Es braucht ein komplettes Team
Um eine vollständige Wachmannschaft bereitstellen zu können, braucht es 15 bis 20 gut ausgebildete DLRG-Angehörige. Mäuselein merkt an, dass es ja mit einer besetzten Station nicht getan sei: "Wir brauchen einen Wachführer und seine Stellvertretung. Eine Bootsbesatzung besteht jeweils aus fünf Personen. Damit können wir aber gar nicht viel leisten, das Boot liegt am Steg, kann von Strand zu Strand fahren, aber damit könnten wir am Ende auch nur Präsenz zeigen. Die Bootsmannschaften können keine Wachtürme besetzen." Allein die Ausbildung zum Bootsführer würde "im Idealfall" zwei Jahre in Anspruch nehmen. "Da sind die ganzen Vorqualifikationen wie das Rettungsschwimmabzeichen und der Sanitätsschein noch nicht einmal mit einbezogen", hebt Mäuselein hervor. Alles zusammengerechnet, kämen drei bis vier Jahre für die Ausbildung zusammenkommen. Beim Wachführer sehe es ähnlich aus.
Die Zahl der ehrenamtlichen Helfer sinkt
In den vergangenen Jahren habe man - auch wenn man es wollte - auch nicht jedes Wochenende präsent sein können. Immer wieder habe es jedoch sogenannte Wach- oder Ausbildungswochen gegeben, bei denen die Helferinnen und Helfer von Montag bis Sonntag am See zugegen waren. Das sei dieses Jahr aufgrund der Corona-Pandemie gar nicht möglich gewesen.
"Wir haben grundsätzlich in den letzten Jahren feststellen müssen, dass es immer weniger Interessierte wurden. Es ist ja ein allgemeines Problem, dass immer weniger Leute sich ehrenamtlich engagieren wollen", bedauert Marcel Mäuselein: "Wir machen uns seit Jahren Gedanken darüber, wie man das ändern könnte. Aber wir haben noch nicht wirklich eine Lösung gefunden. Man muss eben Anreize bieten, warum die Leute sich neben Berufsleben, Schule und Privatleben noch die Zeit nehmen sollten, um anderen Leuten zu helfen."
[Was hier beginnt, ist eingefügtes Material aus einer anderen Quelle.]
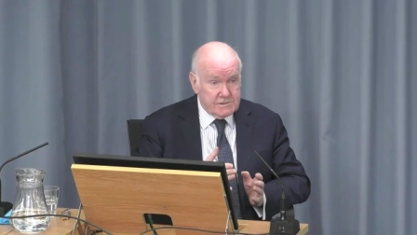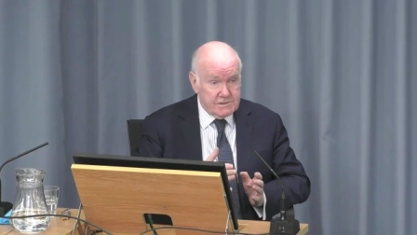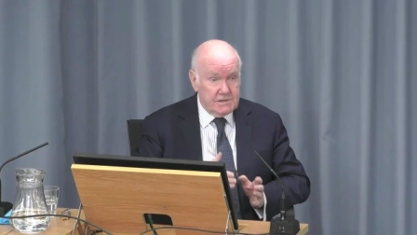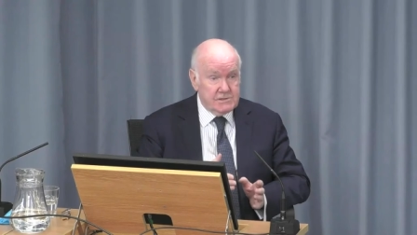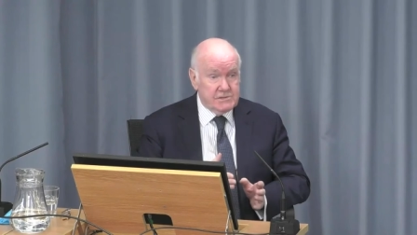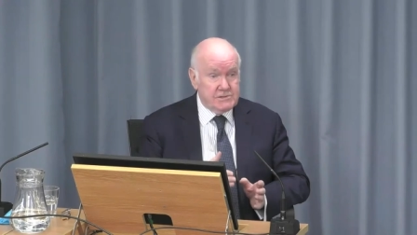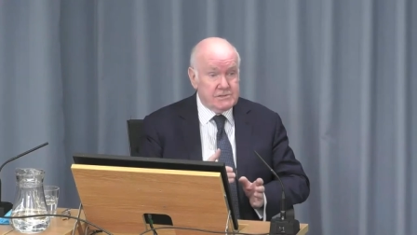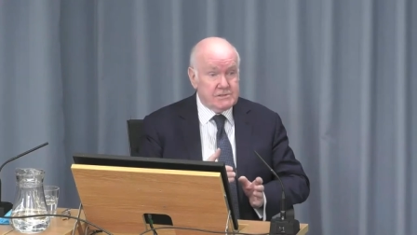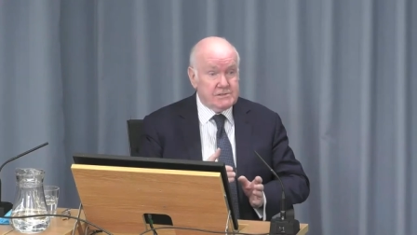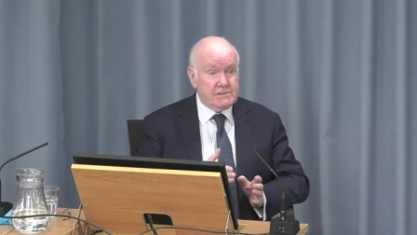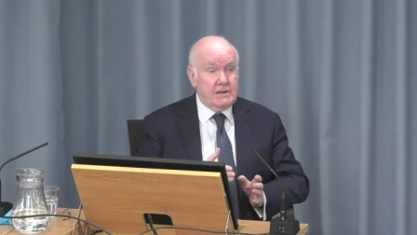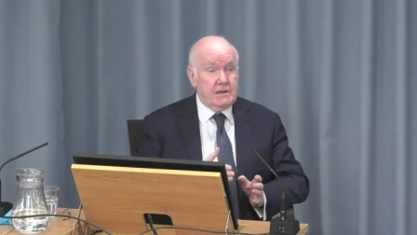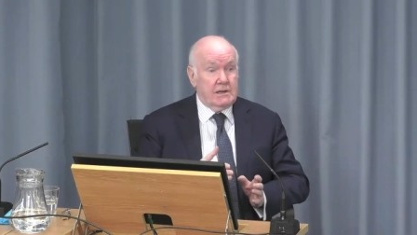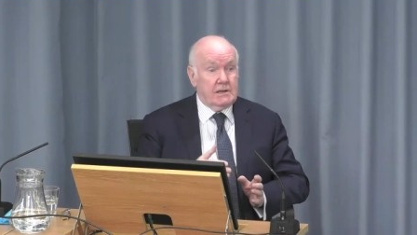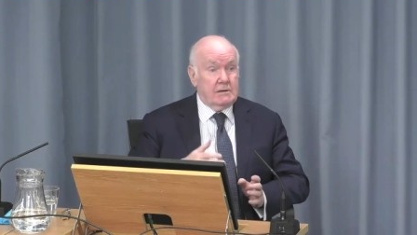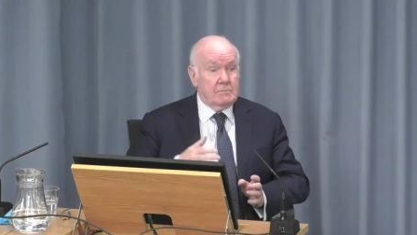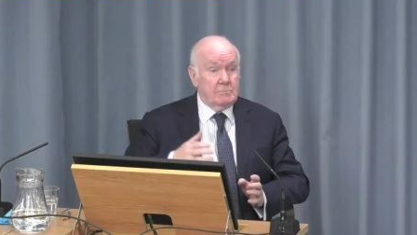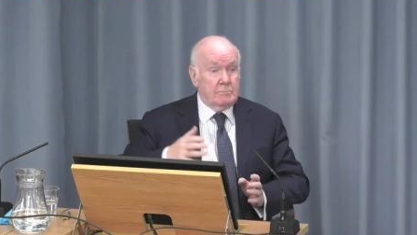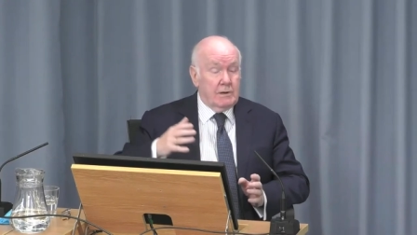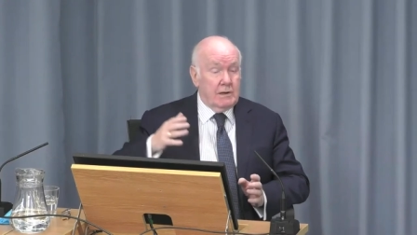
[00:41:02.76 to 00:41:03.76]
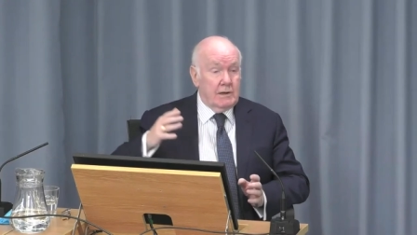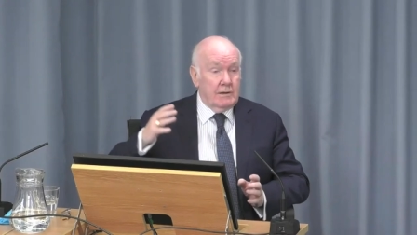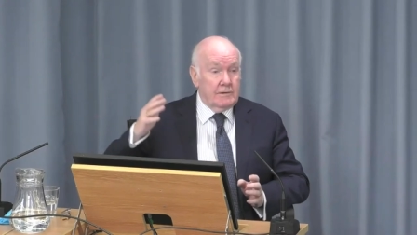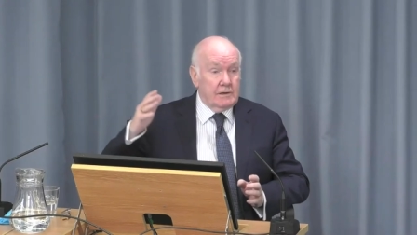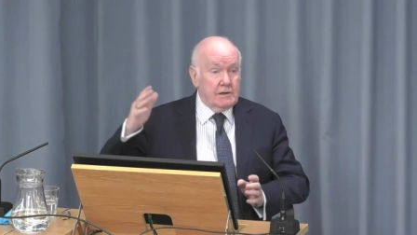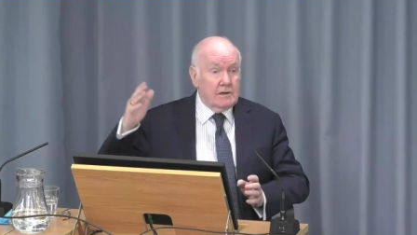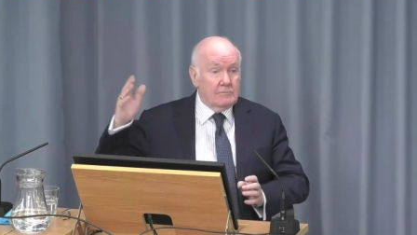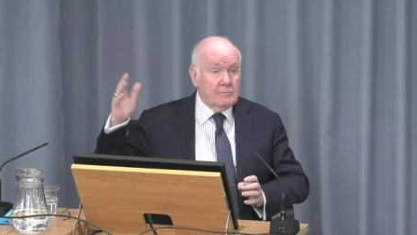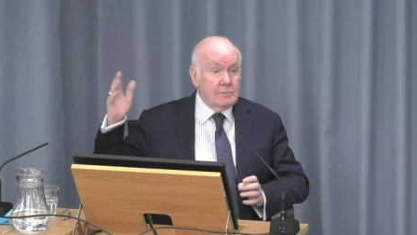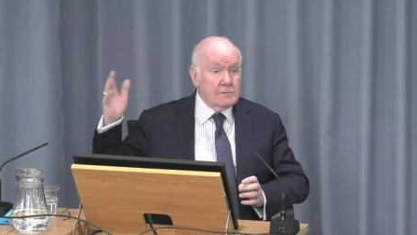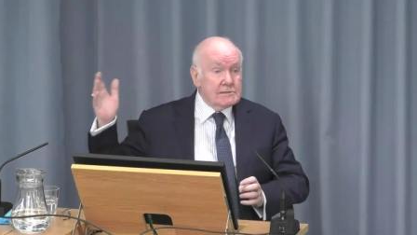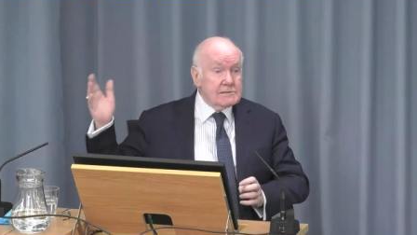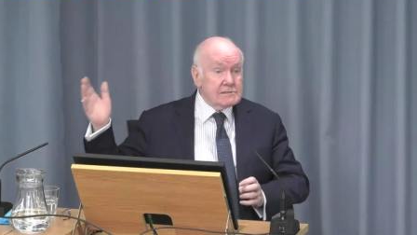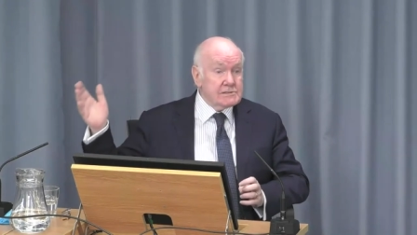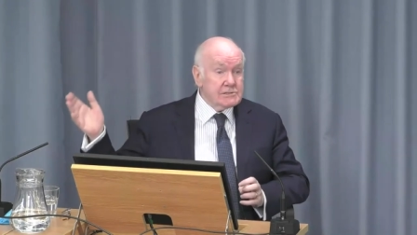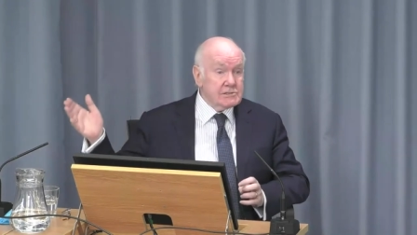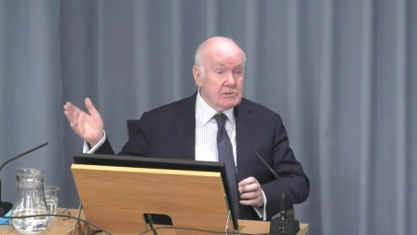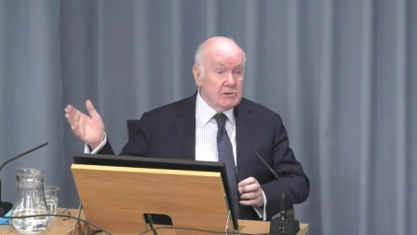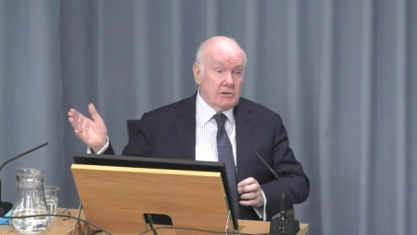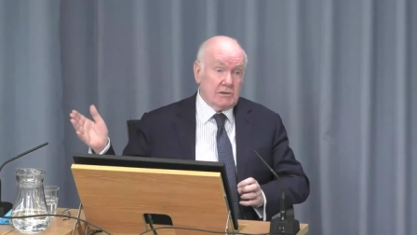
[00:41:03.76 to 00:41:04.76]
decisions taken by the government
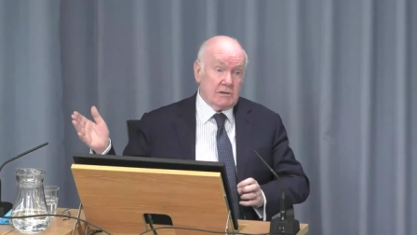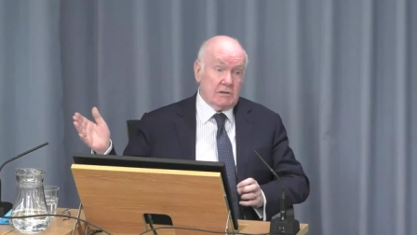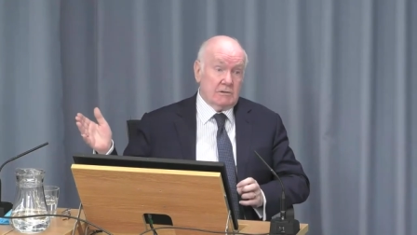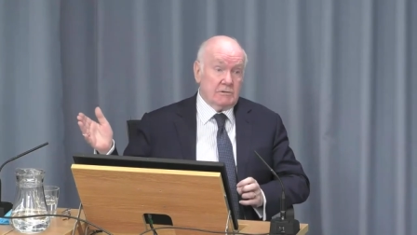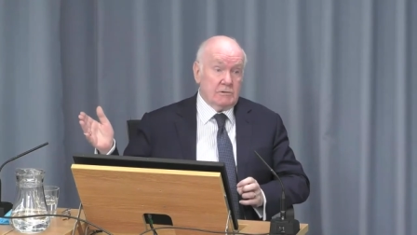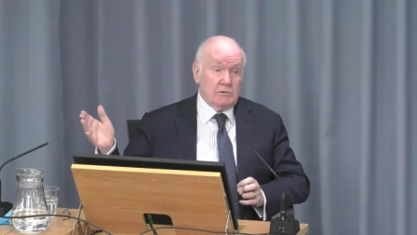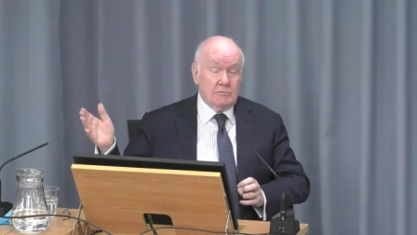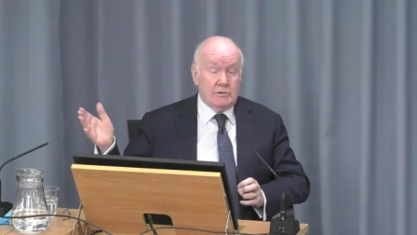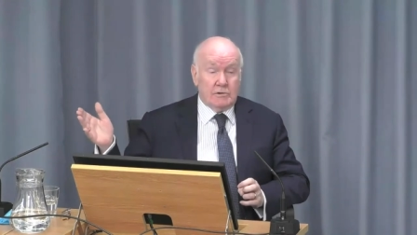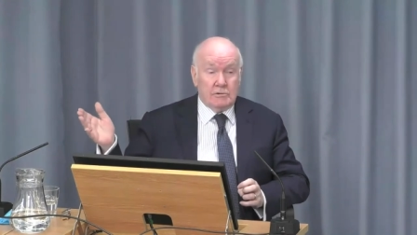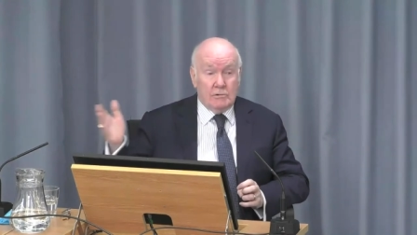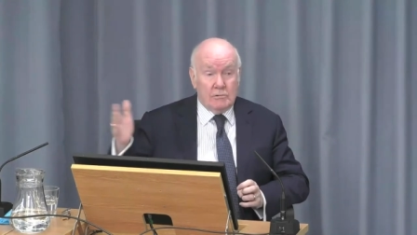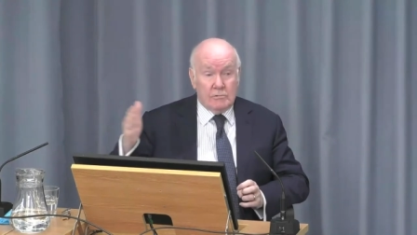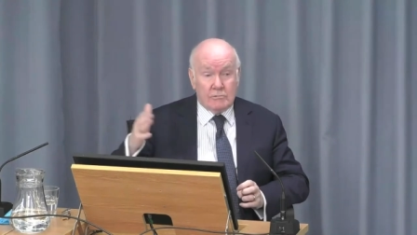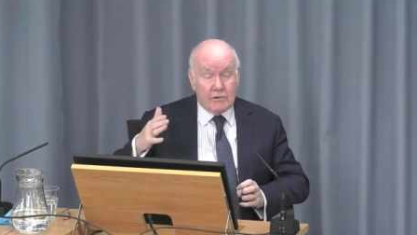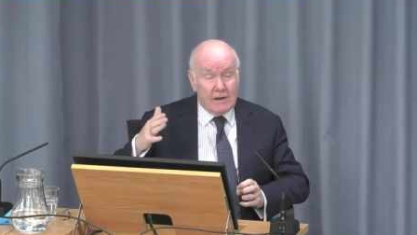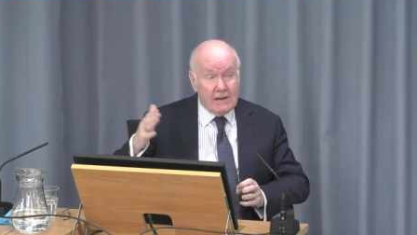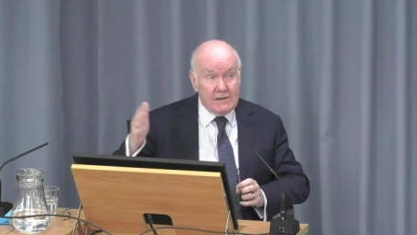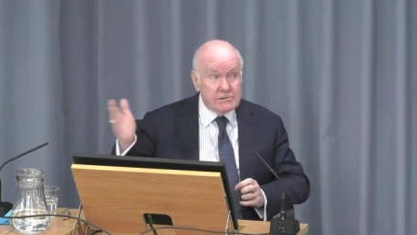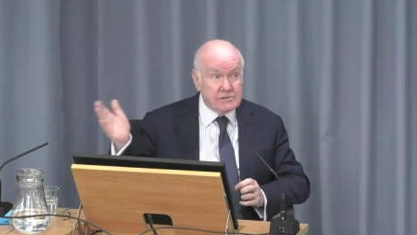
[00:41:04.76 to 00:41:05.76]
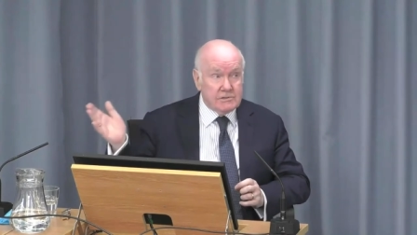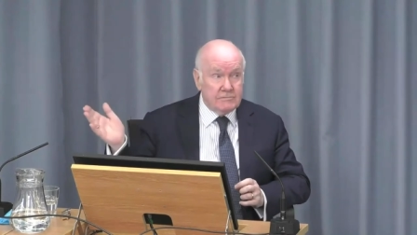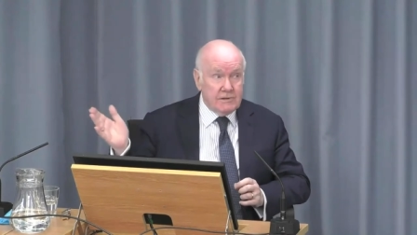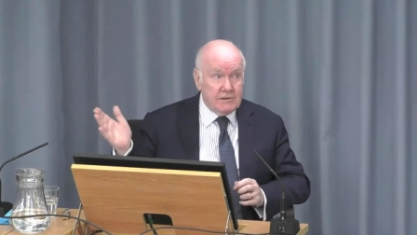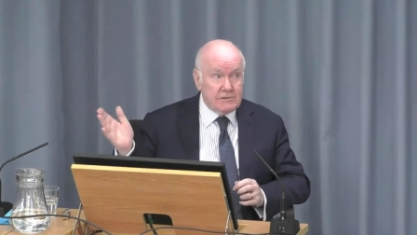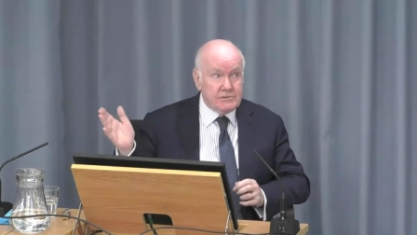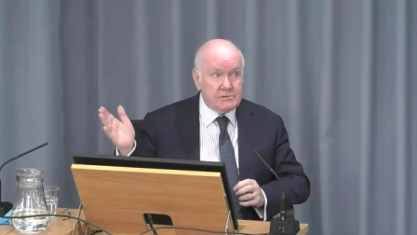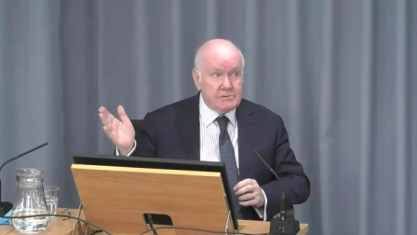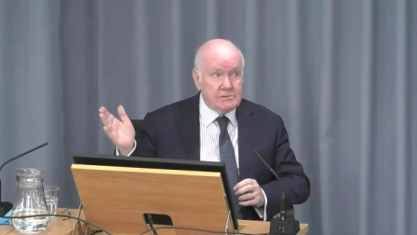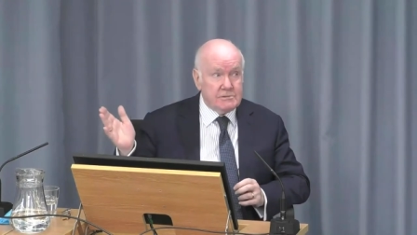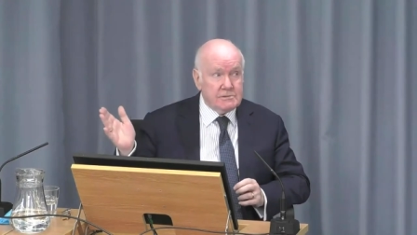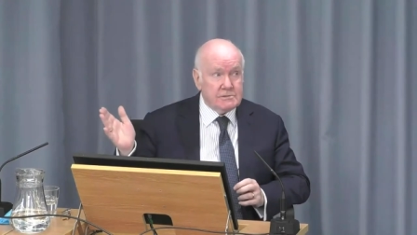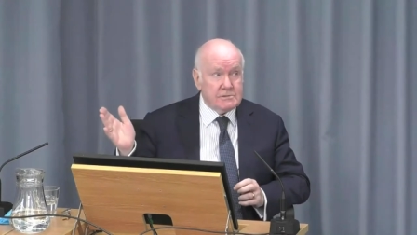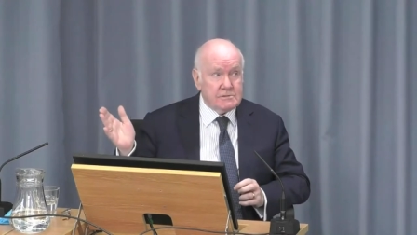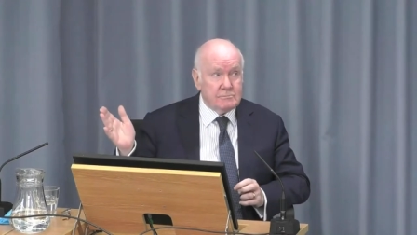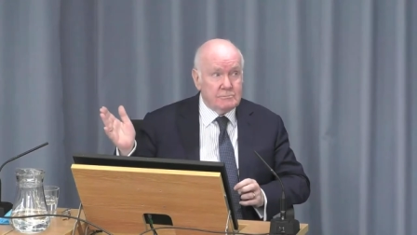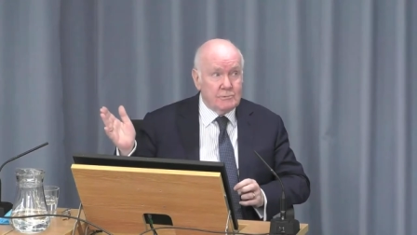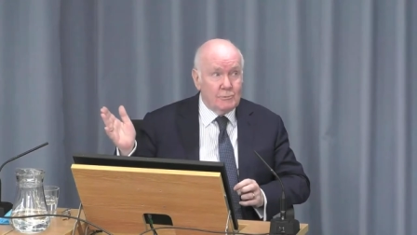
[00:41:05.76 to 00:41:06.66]
in Scotland over a whole range of issues,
Anfeindungen und Bedrohungen
Doch statt Anreizen erhielten die Helfer immer häufiger Anfeindungen, wie Mäuselein zu berichten weiß: "Da macht man eine Streife am Strand und weist Leute darauf hin, dass sie sich vielleicht besser ein Shirt anziehen sollten, weil sie schon einen Sonnenbrand haben oder es gibt Leute, die schon einen ganzen Kasten Bier ausgetrunken haben und sich ins Wasser stürzen wollen. Aber wenn man dann von seinen Wachgängern hört, dass sie schon wieder beleidigt oder mit Gewalt bedroht worden sind, ist es umso schwieriger, sie am nächsten Wochenende wieder an den See zu bekommen."
Geld fließt auch aus den eigenen Taschen
Die Lebensretter der DLRG stemmen in ihrer Freizeit eine hoch qualifizierte Aufgabe - unentgeltlich. Kostenlos sind Ausrüstung, Verpflegung und weitere Posten wie die Versicherung der Boote, Strom und Treibstoff jedoch nicht. Die Stadt fördert die am Salzgittersee Aufsicht führenden DLRG-Ortsgruppen trotz der rechtlich eigentlich nicht bestehenden Verpflichtung jährlich mit insgesamt 5.000 Euro. Seit 2015 kommen noch einmal 2.000 Euro Essenszuschuss hinzu. "Es ist eine Anerkennung für die großartige, ehrenamtliche Arbeit, die die DLRG leistet", so Stadtsprecherin Simone Kessner. Im Geld schwimmen würde man deshalb jedoch nicht. "Wir sind sehr dankbar für die finanzielle Unterstützung. Aber diese 5.000 Euro reichen eben auch nur, um die laufenden Kosten wie Treibstoff für das Boot zu decken. Vieles wird aus eigener Tasche gezahlt", gibt Mäuselein abschließend zu bedenken.